EXERCISE DIRECTIONS
Exact copy, no pictures: return only the lines below from the line with "[0.00-1.04s]" up to and including the line with "Verbatim transcript: Good".

EXCERPTED DATA
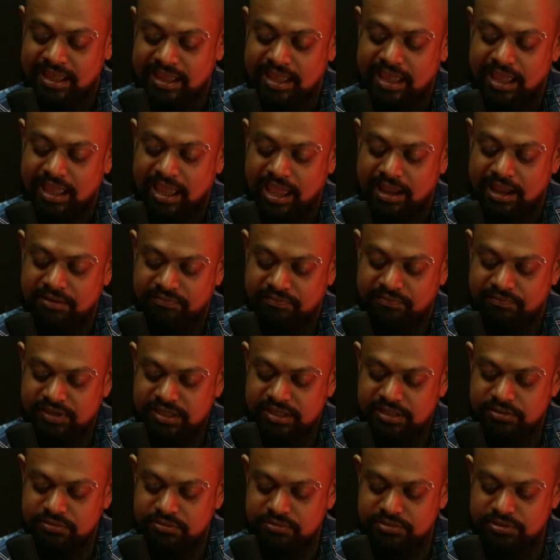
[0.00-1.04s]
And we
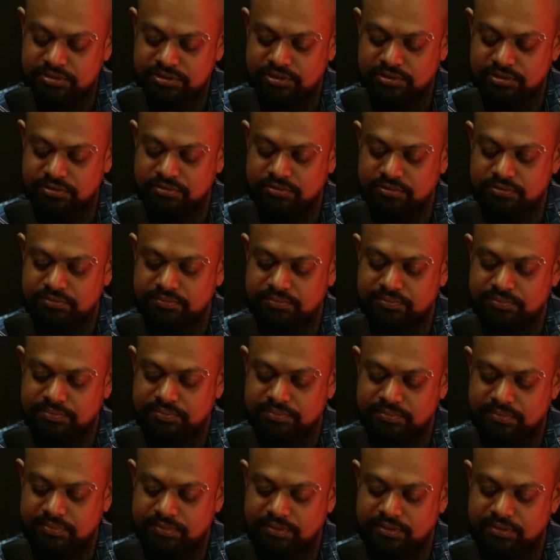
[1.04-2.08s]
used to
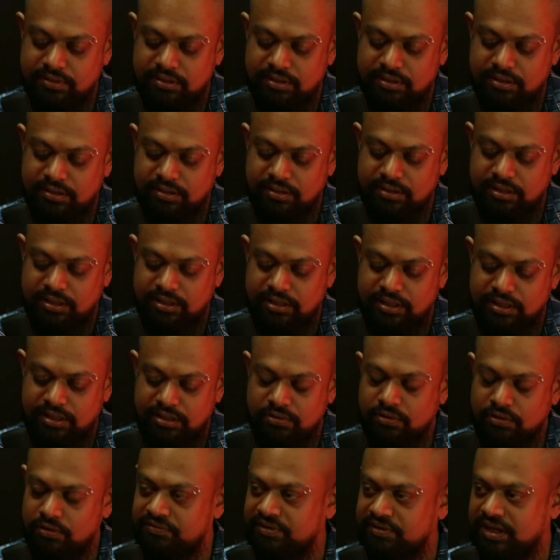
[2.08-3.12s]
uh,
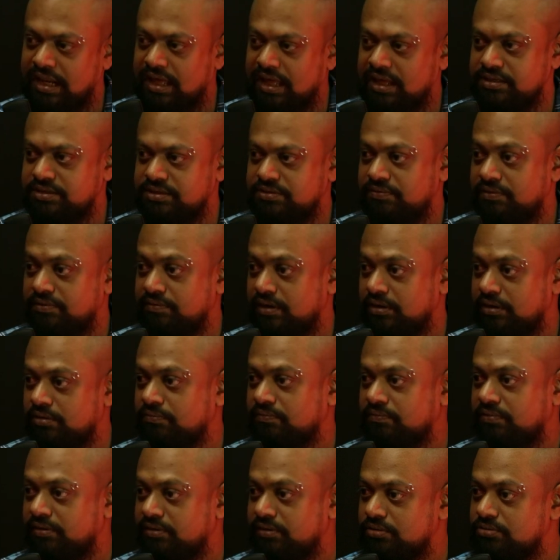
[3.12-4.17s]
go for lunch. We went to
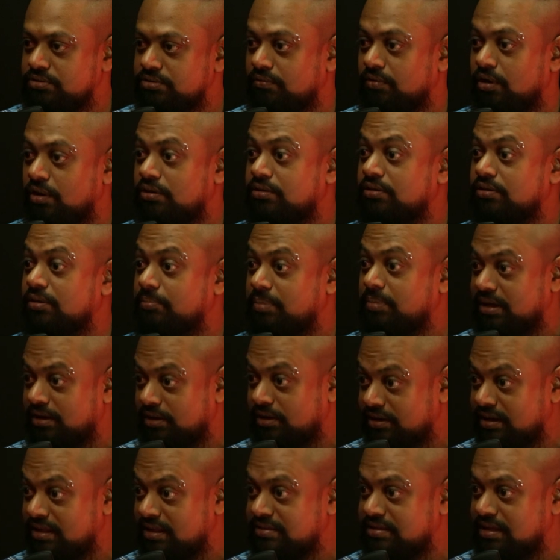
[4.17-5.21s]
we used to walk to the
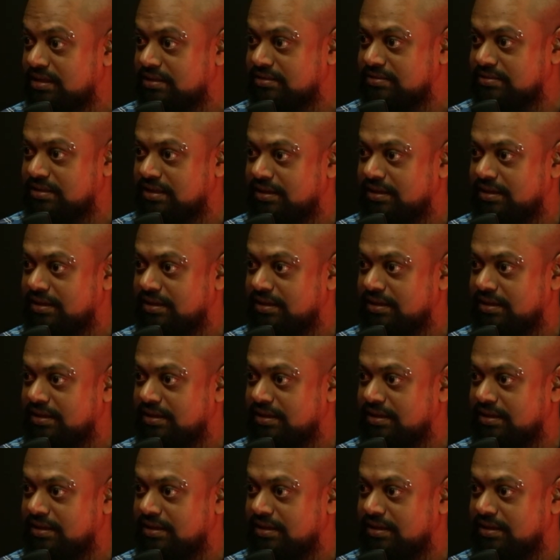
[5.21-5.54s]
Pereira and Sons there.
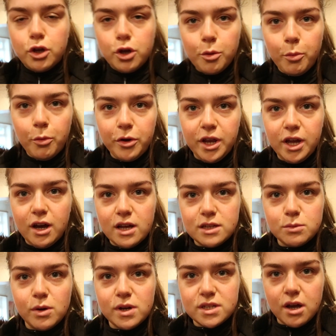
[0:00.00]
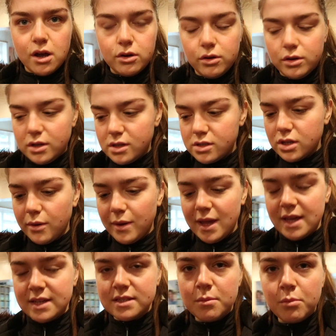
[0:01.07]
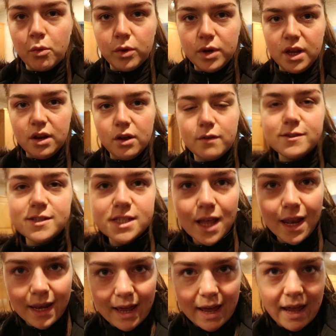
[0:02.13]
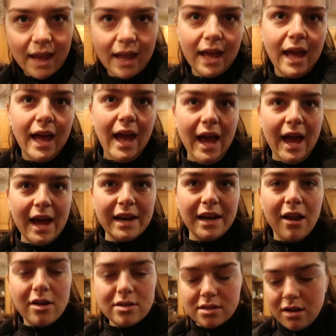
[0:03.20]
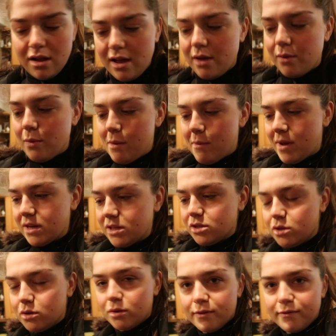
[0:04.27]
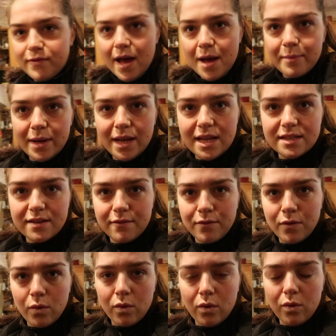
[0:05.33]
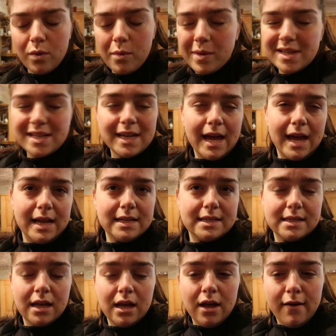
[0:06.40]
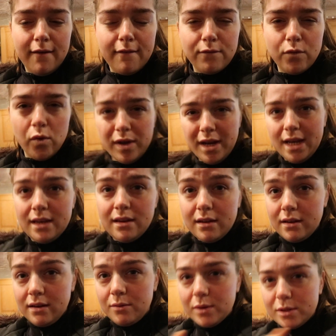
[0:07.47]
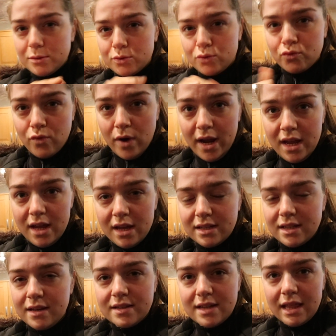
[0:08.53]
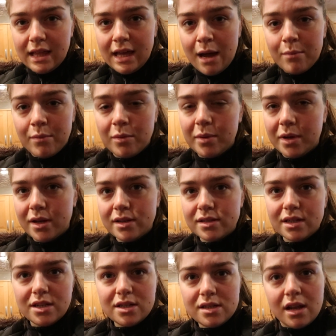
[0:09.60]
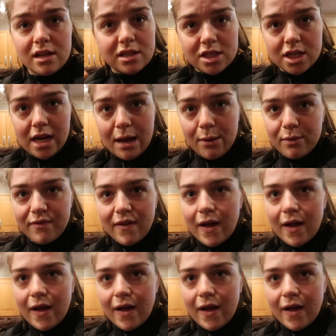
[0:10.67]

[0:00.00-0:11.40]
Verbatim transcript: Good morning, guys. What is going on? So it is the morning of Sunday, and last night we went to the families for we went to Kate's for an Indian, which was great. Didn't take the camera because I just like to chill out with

...

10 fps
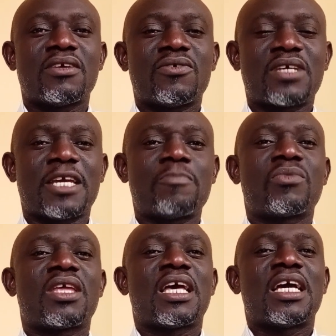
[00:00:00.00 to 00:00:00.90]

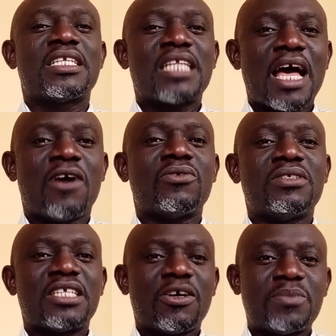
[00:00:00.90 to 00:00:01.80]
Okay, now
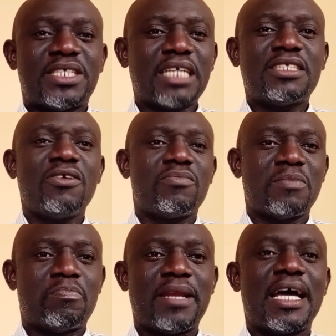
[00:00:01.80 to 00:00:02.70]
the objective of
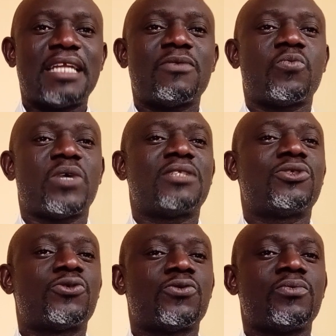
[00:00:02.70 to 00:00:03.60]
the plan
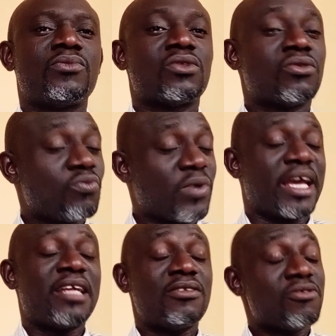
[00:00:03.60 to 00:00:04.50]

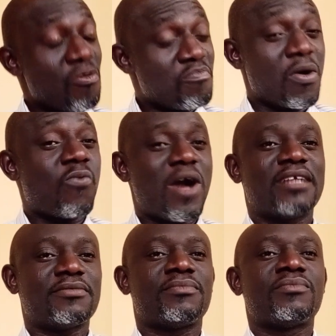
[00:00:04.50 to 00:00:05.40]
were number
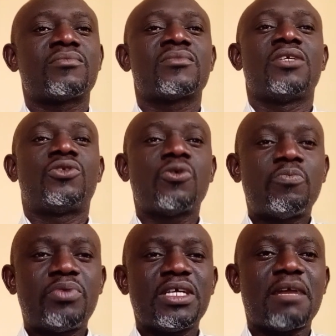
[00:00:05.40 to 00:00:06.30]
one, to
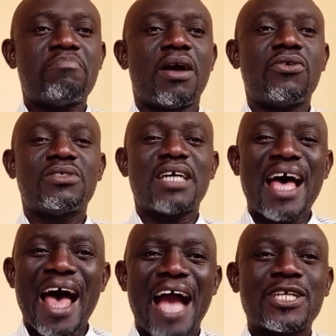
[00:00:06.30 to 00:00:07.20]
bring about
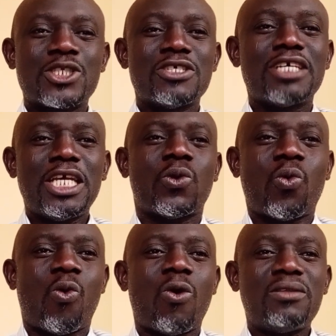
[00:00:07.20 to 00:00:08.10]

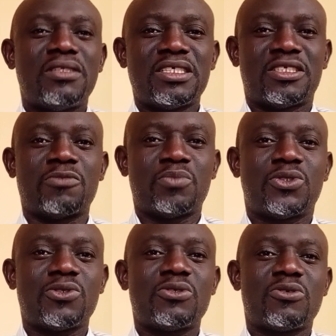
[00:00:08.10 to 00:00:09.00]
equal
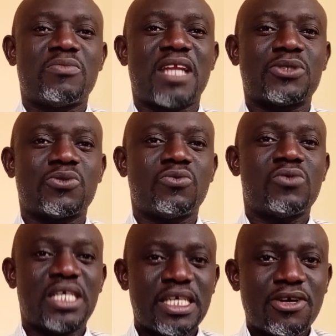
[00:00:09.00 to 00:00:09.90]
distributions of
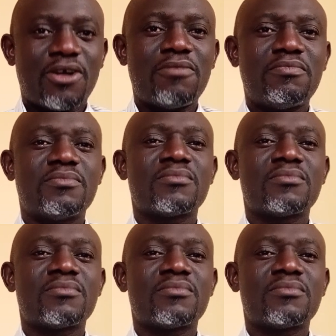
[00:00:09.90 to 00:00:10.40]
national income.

REPLY TO THE EXERCISE
[0.00-1.04s]
And we
[1.04-2.08s]
used to
[2.08-3.12s]
uh,
[3.12-4.17s]
go for lunch. We went to
[4.17-5.21s]
we used to walk to the
[5.21-5.54s]
Pereira and Sons there.
[0:00.00]
[0:01.07]
[0:02.13]
[0:03.20]
[0:04.27]
[0:05.33]
[0:06.40]
[0:07.47]
[0:08.53]
[0:09.60]
[0:10.67]

[0:00.00-0:11.40]
Verbatim transcript: Good morning, guys. What is going on? So it is the morning of Sunday, and last night we went to the families for we went to Kate's for an Indian, which was great. Didn't take the camera because I just like to chill out with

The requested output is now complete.